HR professionals are rather chatty about ChatGPT for recruiting right now. But will this AI-powered wonder automate enough recruiting tasks to cut humans out of a key HR function?
What is ChatGPT?
ChatGPT is a chatbot, or AI-powered tool that can seem surprisingly “human”. Specifically, ChatGPT is trained to generate human-like responses to a variety of inputs. You can ask ChatGPT to tell you about historical events or to instruct you on household repairs.
The responses from ChatGPT, while not always the most eloquent, can even help candidates fill out a job application and fool recruiters into offering an interview.
Is ChatGPT for recruiting a possibility?
Conversational AI has been an emerging field for some time now. These days, when using customer support chat on a website, we might not even realize we’re typing with a bot instead of a live agent.
So imagine using ChatGPT for recruiting to save human effort and time throughout the hiring process. Some possibilities include:
- Job descriptions, job descriptions, and oh, more job descriptions
- Social media posts promoting open reqs or that new CSR initiative
- Text messages to candidates throughout hiring stages
- Application status updates to rejected candidates
- Onboarding welcome messages and instructions
It sounds like a recruiter’s dream, doesn’t it? But there’s more to consider about this exciting tech right now, especially for HR purposes.
Could ChatGPT for recruiting replace humans?

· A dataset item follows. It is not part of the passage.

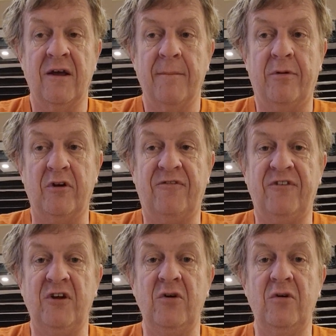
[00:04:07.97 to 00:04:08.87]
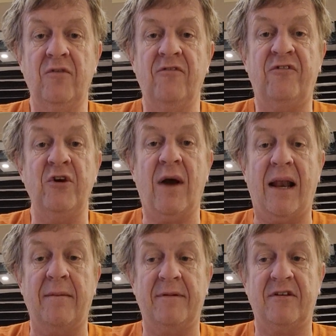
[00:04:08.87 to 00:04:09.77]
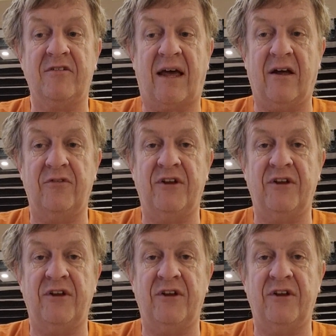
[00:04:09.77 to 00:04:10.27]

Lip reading: Put a few elements out,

There’s buzz about using ChatGPT for recruiters to offload a variety of tasks across hiring stages to AI. And rightfully so, as ChatGPT and other generative AI tools have interesting potential – as long as there are quality controls in place to mitigate adverse effects of bias. However, the suitability of ChatGPT for recruiters has some concerning limitations when you take a closer look.
ChatGPT limitations for recruiting and HR
While ChatGPT has lots of potential for increasing human efficiency, there are tangible considerations that HR teams need to understand before adopting the interesting tool.
1. Baked-in bias
Unfortunately, ChatGPT is biased. Any HR leaders concerned about NYC AI Bias Audit Law (LL-144) or the upcoming European Union AI Act should be especially wary of ChatGPT. Why? Because input directly influences output.
ChatGPT is trained to learn language by intaking vast amounts of human-generated content, such as social media posts. All that human-generated bias (conscious and unconscious) creeps into the AI-generated responses down the line. As a result, ChatGPT requires regular human oversight to monitor for and mitigate bias. The level of human intervention will likely decrease with fine tuning, but some bias is baked into ChatGPT because the AI was trained by human-generated content in the first place.
Not quite the best way to put together job descriptions or interview questions. We’ve even seen some chatter about using ChatGPT for selecting candidates, which is a concern for ethical hiring that doesn’t artificially shrink talent pools.
Example: Textio has analyzed job posts and performance feedback written in ChatGPT. They’ve identified concerns about how useful the tool is right now, including gender- and race-related bias.
Exploring automated solutions for recruiting
If you’re interested in experimenting with ChatGPT for recruiting purposes, review all AI-created messages before they reach a candidate. That human-layer of oversight and auditing is still critical for ensuring suitability for quality and employer brand purposes. Especially for a chatbot not made to be mindful of everything that goes into talent decisions and compliance.
Another option is purpose-made recruiting solutions for hiring and growing talent that address TA and TM’s unique challenges. For instance, freeing up valuable human time by automating repetitive tasks without adding unconscious bias to the process. Harver customers save time with readymade interview questions and automated interview scheduling based on matching criteria and assessment scores.
Whatever solutions you adopt for improving recruiter efficiency, remember that you don’t have to sacrifice your organization’s diversity or control over messaging and brand.